Suatu ketika aku naik mobil dari Jakarta ke arah Jawa Tengah dan ingin mampir ke Margasari. Saya sudah tanya-tanya jalan, arah mana yang harus diambil. Namun desa dan kota yang disebutkan adalah nama-nama yang asing. Maka saya coba gunakan GPS (Global Positioning System ) dan suatu ketika mendapat arahan untuk belok kanan.
Saya lalui jalan sesuai arahan GPS dan mendapati jalan-jalan desa yang memang indah sekali pemandangannya. Sawah terbentang indah asri dan banyak petani bercaping kecil-kecil dari keajauhan sedang bekerja dikelillingi oleh gunung-gunung yang berselimutkan langit biru, dengan awan putih memayungi pada ujung-ujungnya, ditingkah burung berterbangan diterpa angin sepoi-sepoi dingin yang menyegarkan dan rasanya ingin berlama-lama ada di situ. Maklum waktu itu masih bulan September 11, belum hujan seperti bulan November 11 ini.

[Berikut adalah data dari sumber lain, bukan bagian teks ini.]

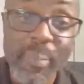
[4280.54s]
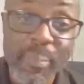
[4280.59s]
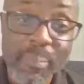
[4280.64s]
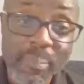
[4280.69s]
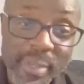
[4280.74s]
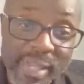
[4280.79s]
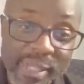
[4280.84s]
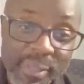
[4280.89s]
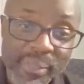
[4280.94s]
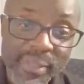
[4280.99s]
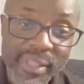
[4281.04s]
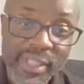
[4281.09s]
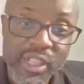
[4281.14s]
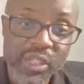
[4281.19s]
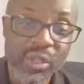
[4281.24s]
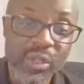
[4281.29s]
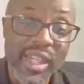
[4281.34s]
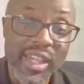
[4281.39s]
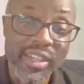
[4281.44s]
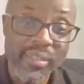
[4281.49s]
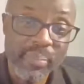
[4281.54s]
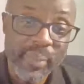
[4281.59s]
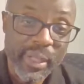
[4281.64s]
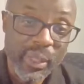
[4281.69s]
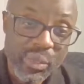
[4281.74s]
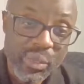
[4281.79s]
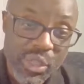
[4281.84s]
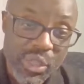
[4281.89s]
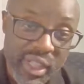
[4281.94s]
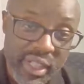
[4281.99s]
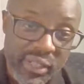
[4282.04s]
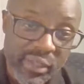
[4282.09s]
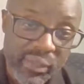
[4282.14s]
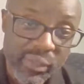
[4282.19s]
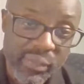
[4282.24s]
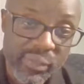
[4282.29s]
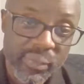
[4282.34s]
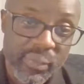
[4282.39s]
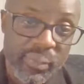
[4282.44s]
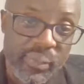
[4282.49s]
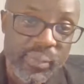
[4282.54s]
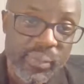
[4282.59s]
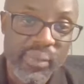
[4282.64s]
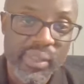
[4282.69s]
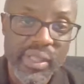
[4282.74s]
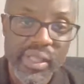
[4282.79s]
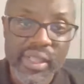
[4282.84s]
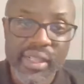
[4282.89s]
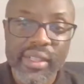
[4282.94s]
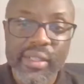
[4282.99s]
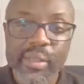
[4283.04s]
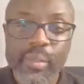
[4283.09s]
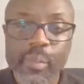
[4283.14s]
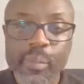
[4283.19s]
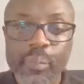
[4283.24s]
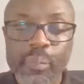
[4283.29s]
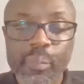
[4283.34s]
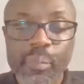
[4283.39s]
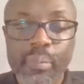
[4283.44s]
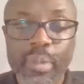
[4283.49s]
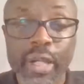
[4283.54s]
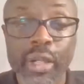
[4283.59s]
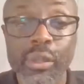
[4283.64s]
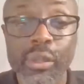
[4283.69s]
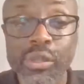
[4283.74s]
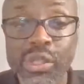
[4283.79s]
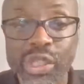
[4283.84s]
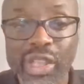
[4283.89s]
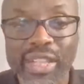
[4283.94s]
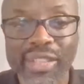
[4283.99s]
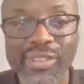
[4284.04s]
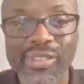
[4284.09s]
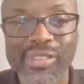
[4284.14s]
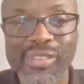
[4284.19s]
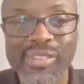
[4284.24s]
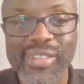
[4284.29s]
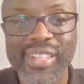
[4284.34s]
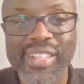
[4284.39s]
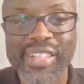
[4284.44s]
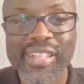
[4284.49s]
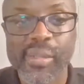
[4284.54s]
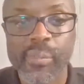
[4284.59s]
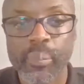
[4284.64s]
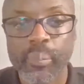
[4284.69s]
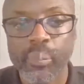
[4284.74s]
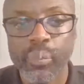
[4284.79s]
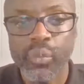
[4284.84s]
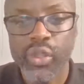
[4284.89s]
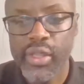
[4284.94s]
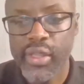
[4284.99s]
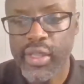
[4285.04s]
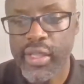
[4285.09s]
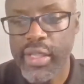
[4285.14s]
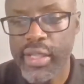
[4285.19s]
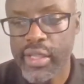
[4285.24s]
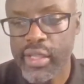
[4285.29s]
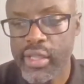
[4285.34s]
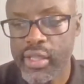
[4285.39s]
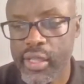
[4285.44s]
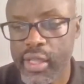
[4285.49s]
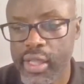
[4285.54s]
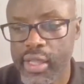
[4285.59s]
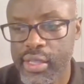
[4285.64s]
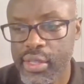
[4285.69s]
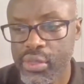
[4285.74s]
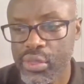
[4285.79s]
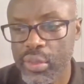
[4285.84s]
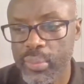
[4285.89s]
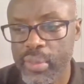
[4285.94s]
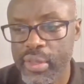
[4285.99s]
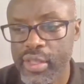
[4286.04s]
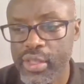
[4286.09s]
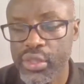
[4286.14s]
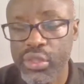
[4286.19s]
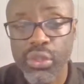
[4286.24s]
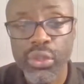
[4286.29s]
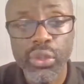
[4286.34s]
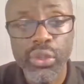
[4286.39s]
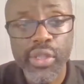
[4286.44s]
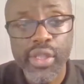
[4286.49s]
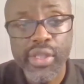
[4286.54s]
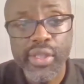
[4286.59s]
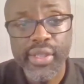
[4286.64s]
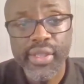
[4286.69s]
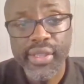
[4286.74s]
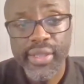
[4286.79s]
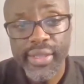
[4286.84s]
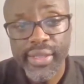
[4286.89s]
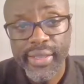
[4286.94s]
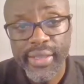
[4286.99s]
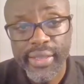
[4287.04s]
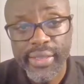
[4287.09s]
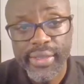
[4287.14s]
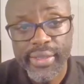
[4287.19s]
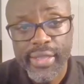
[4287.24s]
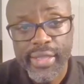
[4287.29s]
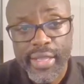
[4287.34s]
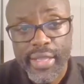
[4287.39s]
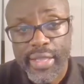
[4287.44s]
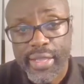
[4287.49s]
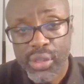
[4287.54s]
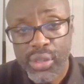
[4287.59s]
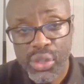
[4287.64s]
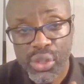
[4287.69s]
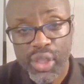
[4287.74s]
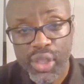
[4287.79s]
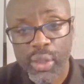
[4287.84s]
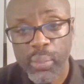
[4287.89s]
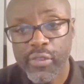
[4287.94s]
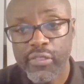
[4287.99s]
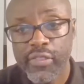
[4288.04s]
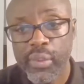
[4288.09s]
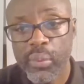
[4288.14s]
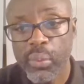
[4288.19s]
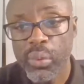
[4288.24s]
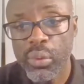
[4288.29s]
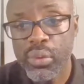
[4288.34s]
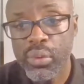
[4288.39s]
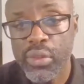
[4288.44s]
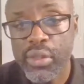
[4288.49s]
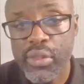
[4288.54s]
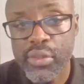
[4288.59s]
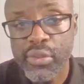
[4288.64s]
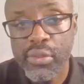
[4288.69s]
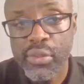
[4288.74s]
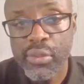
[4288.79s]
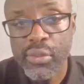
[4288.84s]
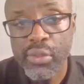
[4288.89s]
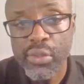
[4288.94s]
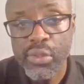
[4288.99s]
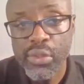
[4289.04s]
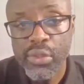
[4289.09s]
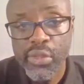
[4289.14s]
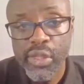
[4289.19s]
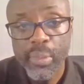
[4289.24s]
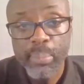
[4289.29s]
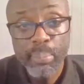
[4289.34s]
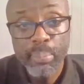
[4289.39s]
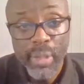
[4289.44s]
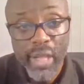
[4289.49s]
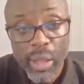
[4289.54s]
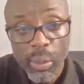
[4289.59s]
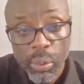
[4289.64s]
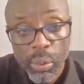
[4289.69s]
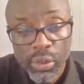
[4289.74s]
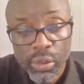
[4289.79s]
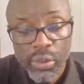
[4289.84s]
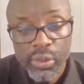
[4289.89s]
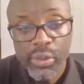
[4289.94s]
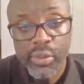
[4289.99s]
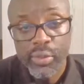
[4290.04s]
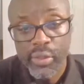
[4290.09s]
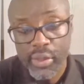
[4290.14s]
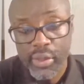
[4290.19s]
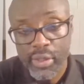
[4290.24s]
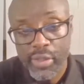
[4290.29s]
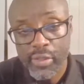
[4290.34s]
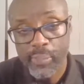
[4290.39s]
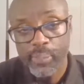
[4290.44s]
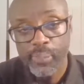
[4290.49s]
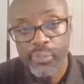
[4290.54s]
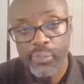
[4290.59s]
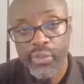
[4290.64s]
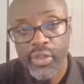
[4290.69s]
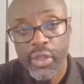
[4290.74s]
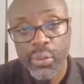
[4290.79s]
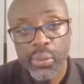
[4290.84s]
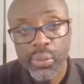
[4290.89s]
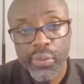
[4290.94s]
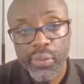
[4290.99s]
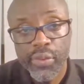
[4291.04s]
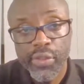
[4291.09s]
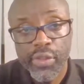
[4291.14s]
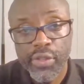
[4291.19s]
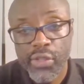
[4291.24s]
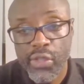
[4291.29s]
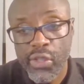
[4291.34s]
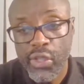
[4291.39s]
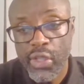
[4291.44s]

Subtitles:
Maybe I should have my own channel. My own channel. There are so many stories that I can share with the world or empower the youth,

Namun jalan desa ini aduh biyung (red: ibu, seruan !) amat rusak, parah, dan mengocok perut bila kendaraan melaju kencang. Maka akhirnya saya berusaha menjalankan kendaraan pelan-pelan mengikuti lekuk dan likunya, naik dan turunnya dan lubang demi lubang serta debu berterbangan mewarnai perjalanan saat berpapasan dengan truk besar yang amat mengkhawatirkan.
Apakah saya harus kembali? Tidak, saya terus saja mengikuti petunjuk GPS dan menelusuri desa ke desa mengarah ke Margasari. Jarak yang sebenarnya pendek menjadi jauh, menjadi perjalanan yang serasa tak ada akhirnya.

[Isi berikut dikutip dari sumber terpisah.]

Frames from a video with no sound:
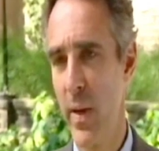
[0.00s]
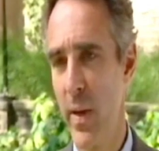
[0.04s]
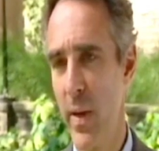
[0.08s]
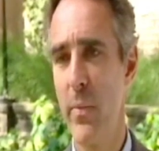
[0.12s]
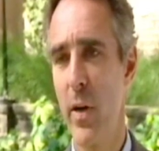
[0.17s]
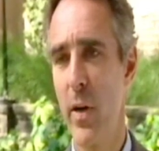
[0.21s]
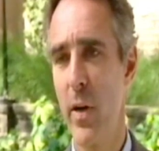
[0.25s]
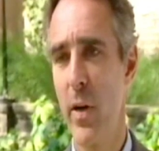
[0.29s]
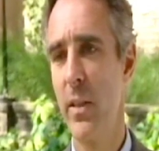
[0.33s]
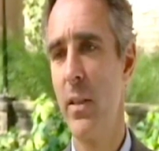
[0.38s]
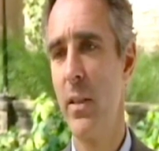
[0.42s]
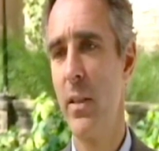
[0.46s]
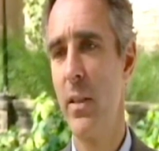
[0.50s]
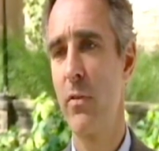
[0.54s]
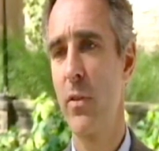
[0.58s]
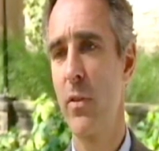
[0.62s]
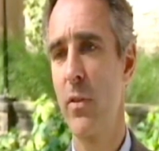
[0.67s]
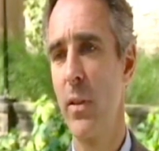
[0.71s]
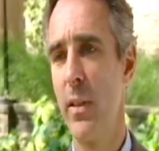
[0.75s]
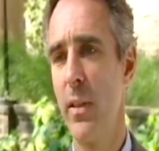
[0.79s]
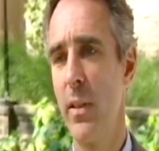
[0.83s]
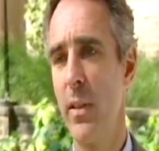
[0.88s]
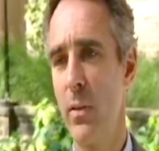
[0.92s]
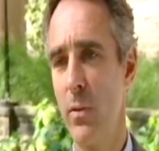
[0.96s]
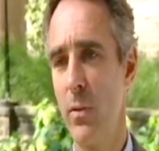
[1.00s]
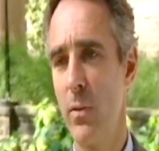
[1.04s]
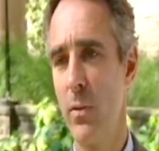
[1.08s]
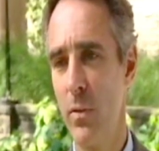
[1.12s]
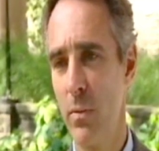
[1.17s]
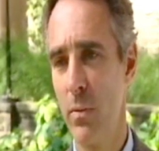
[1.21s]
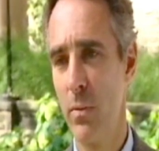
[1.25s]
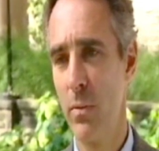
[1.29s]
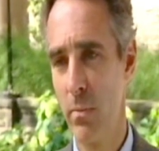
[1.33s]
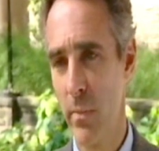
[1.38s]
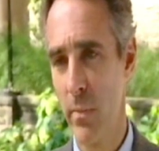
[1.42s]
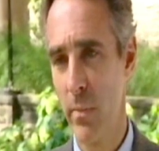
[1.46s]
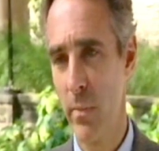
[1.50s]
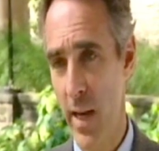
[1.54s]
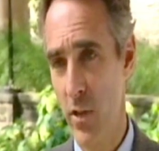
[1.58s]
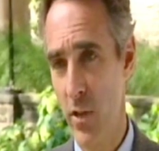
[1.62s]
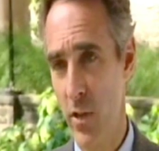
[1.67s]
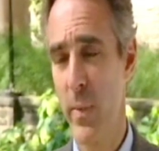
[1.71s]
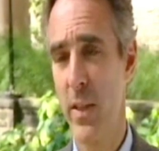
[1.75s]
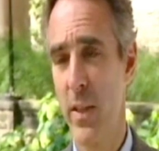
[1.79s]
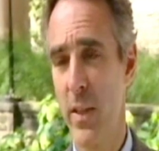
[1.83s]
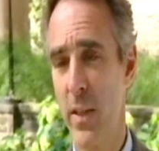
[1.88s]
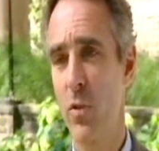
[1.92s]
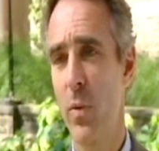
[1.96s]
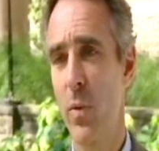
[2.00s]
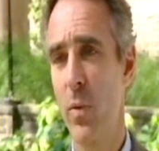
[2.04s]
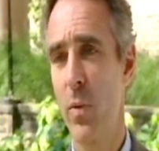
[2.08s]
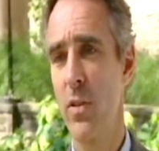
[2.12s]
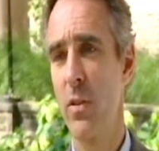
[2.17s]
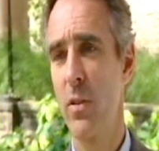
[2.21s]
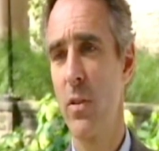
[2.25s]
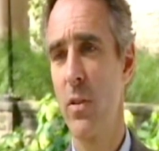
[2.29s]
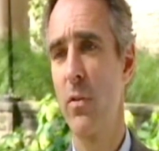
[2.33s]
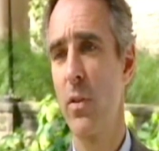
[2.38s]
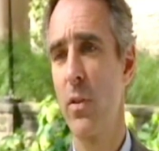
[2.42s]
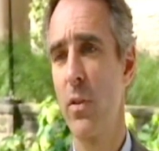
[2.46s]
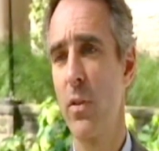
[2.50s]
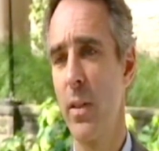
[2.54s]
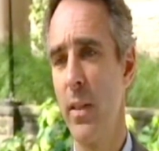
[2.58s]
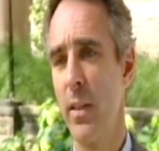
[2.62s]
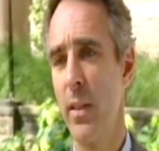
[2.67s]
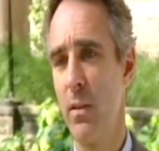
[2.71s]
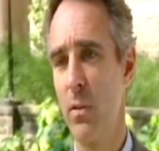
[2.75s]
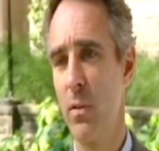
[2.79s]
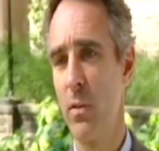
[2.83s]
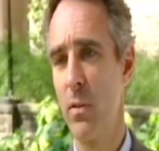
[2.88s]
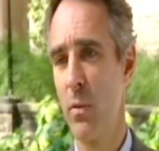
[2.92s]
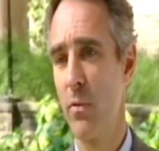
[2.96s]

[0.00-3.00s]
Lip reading: my body differently, to manage my stress differently,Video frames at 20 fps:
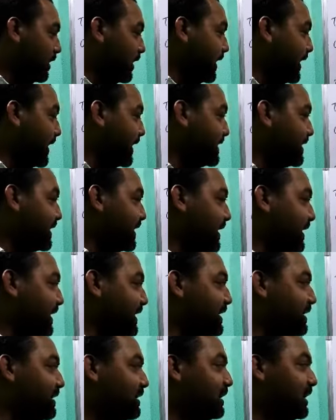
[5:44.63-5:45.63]
And the
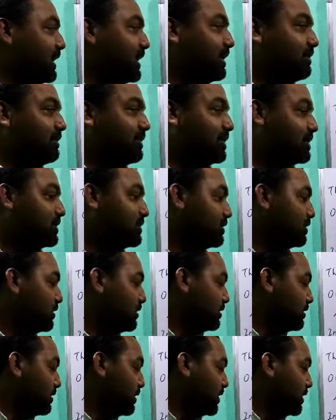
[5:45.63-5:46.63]
inner layer is
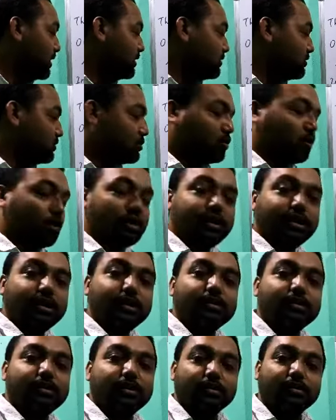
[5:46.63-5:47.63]
solid
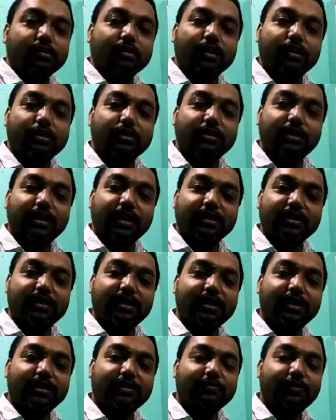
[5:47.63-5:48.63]
state. Its
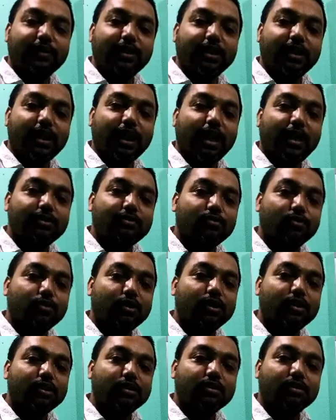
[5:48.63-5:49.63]
density is very high, so it
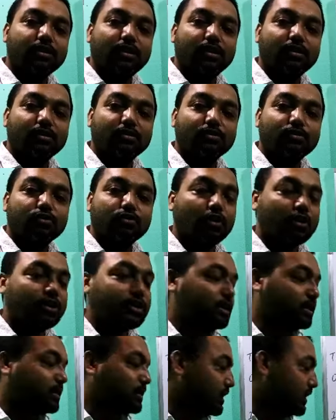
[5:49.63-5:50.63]
is in
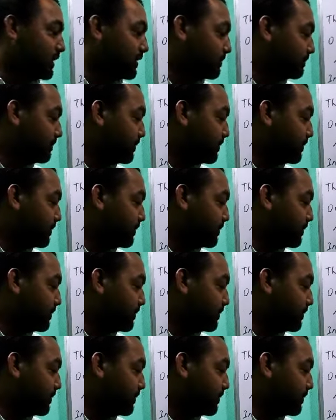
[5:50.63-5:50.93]
solid state.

Akhirnya sampailah juga ke tujuan dan bernapas lega. Apakah saya menyesal? Ya boleh dikatakan demikian, namun puas rasanya. Tuan rumah menyambut dengan makanan khas, sate ayam. Namun bukan bumbu kacang atau kecap melainkan bumbu gule atau kari. Bagi saya yang belum pernah mengicipinya hidangan terasa eksotik dan maknyus.
Malam hari kami menginap di Guci, Tegal, suatu tempat istirahat yang dingin namun kolam renangnya berisi air panas yang amat panas, sehingga ketika masuk harus pelan-pelan agar tubuh menyesuaikan suhunya.
Inilah konsekuensi suatu pilihan. Pilihan jalan mana yang akan ditempuh. Mengkhawatirkan, takut mobil rusak, takut tercebur selokan atau bahkan masuk sawah, takut terserempet sepeda motor, atau truk. Namun akhirnya toh kami merasakan kenikmatan dari suatu perjalanan yang menyengsarakan, tak terlupakan.